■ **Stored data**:
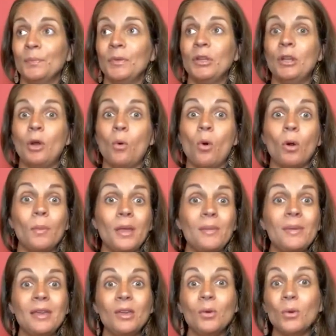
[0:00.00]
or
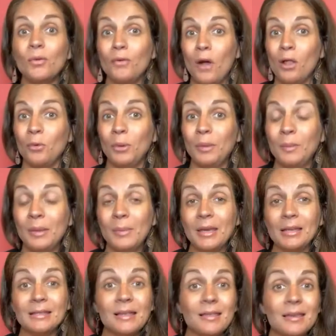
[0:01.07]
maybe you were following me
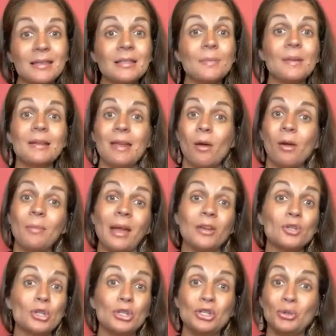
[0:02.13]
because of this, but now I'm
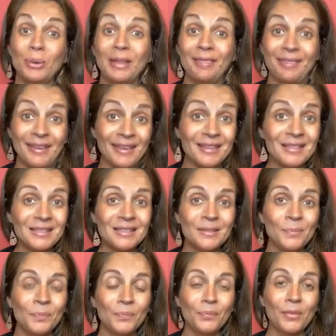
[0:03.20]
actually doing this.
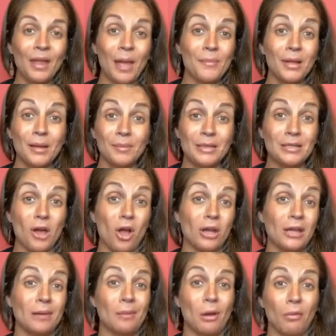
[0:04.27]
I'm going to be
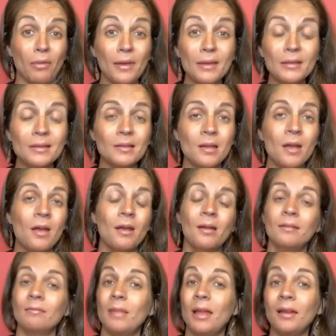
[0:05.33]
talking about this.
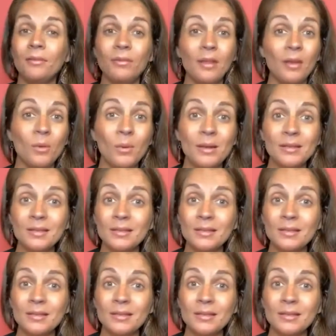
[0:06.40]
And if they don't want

==

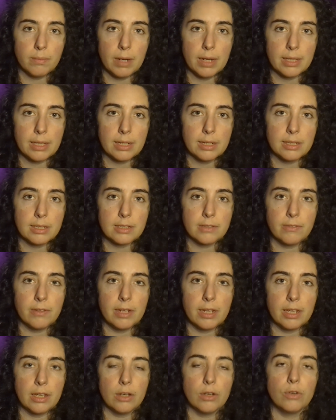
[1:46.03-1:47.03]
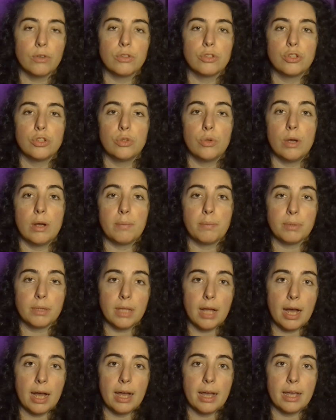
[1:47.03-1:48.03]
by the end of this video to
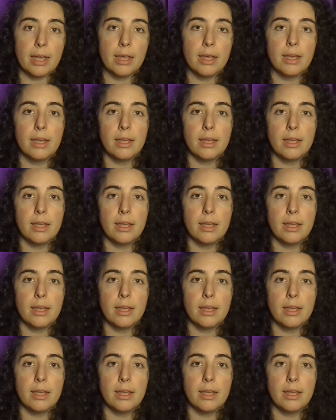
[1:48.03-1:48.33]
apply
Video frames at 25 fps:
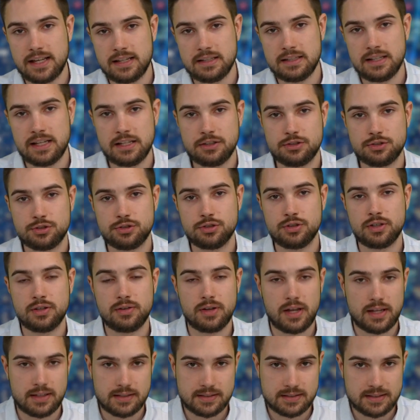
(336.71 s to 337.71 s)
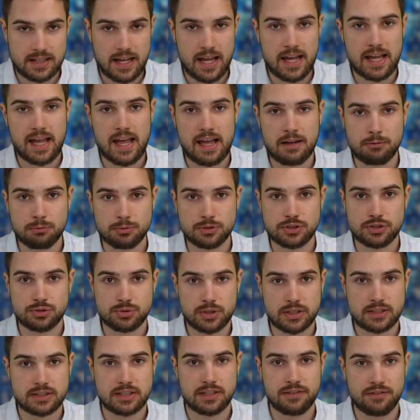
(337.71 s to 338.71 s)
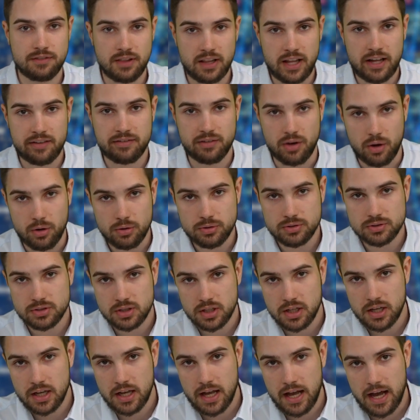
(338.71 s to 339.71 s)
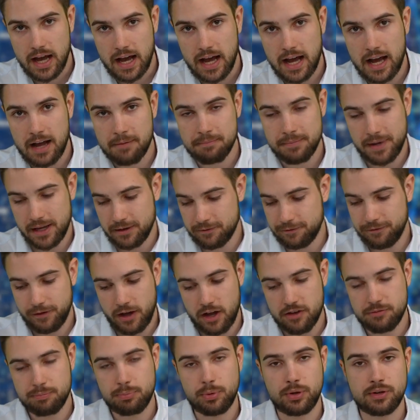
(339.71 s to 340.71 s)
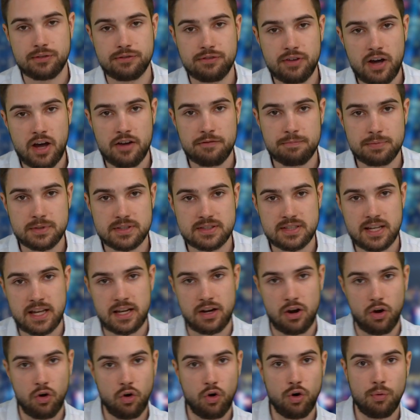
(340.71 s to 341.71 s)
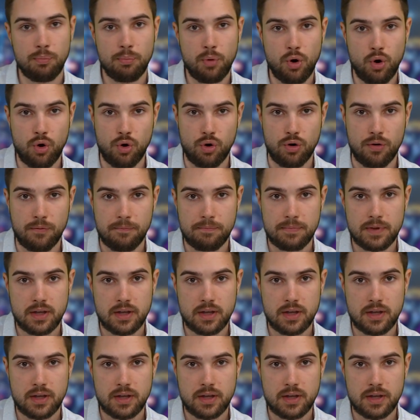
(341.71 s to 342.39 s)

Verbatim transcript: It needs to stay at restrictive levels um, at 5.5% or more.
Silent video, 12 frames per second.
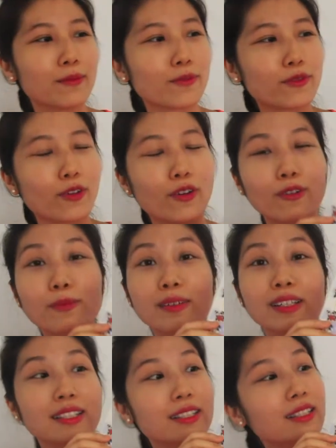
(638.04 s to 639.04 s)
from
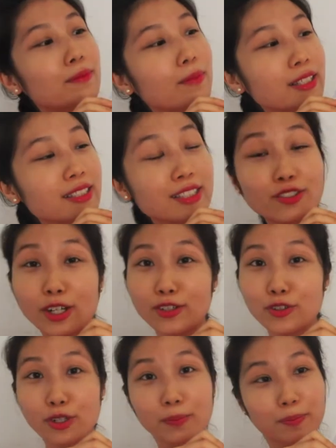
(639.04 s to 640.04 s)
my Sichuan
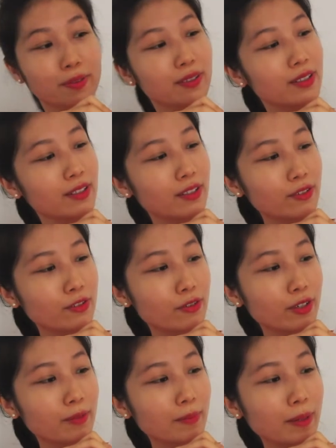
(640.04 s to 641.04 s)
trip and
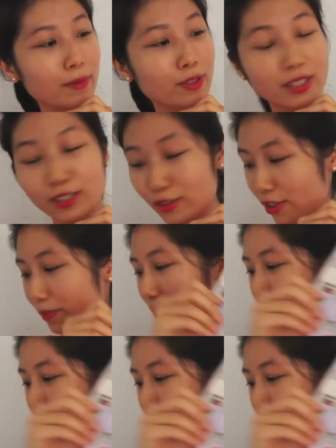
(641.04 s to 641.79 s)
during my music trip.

...

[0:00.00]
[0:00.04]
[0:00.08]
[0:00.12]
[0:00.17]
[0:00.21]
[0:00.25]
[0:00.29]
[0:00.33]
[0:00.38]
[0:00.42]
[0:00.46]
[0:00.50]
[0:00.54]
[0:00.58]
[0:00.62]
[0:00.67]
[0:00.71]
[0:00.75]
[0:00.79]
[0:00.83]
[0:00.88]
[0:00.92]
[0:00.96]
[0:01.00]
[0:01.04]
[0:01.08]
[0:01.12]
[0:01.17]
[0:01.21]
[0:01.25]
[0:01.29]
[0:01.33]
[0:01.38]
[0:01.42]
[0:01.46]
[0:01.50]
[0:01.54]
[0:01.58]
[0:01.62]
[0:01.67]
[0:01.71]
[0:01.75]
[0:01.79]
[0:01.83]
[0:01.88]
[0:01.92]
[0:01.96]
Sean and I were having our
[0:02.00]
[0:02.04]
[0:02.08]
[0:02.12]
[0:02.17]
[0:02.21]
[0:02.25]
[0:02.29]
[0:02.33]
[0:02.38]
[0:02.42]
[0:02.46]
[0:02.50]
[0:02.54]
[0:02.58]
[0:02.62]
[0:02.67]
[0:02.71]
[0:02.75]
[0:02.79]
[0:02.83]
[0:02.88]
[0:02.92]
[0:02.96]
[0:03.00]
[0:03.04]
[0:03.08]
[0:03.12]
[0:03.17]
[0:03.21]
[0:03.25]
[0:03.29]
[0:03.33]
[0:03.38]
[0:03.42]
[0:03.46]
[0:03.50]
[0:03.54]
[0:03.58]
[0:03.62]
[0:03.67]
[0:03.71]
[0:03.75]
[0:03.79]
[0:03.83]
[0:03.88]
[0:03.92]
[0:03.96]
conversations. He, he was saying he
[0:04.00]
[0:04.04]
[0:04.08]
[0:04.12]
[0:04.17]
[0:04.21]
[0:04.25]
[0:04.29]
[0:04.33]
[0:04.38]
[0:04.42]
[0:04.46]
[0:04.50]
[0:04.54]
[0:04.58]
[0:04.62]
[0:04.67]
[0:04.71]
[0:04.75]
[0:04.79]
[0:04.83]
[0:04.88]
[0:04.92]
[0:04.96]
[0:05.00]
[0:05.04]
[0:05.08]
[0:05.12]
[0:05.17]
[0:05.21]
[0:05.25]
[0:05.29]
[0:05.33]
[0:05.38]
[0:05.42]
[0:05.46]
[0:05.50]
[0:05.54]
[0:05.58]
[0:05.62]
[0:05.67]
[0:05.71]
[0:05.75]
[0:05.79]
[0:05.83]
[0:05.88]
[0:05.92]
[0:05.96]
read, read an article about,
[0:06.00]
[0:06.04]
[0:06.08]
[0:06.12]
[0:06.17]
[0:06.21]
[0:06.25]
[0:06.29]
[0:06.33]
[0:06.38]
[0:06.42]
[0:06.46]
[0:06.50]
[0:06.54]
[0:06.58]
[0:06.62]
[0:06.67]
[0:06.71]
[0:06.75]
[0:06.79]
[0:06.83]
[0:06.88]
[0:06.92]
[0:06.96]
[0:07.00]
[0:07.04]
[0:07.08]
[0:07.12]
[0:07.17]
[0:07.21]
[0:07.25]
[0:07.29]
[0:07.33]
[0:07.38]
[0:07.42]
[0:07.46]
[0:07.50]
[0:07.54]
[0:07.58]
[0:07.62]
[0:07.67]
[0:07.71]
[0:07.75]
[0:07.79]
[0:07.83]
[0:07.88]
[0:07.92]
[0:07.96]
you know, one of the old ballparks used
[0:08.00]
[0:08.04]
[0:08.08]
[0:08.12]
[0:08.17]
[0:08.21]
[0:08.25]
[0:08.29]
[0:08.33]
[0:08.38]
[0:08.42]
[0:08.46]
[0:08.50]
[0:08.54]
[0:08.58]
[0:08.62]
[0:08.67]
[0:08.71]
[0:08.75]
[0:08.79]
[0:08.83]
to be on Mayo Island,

■ **How to complete this task**:
Find the lines in the data that hold the word "frames". Reply with how many there are and nothing more.

■ **Expected answer**:
2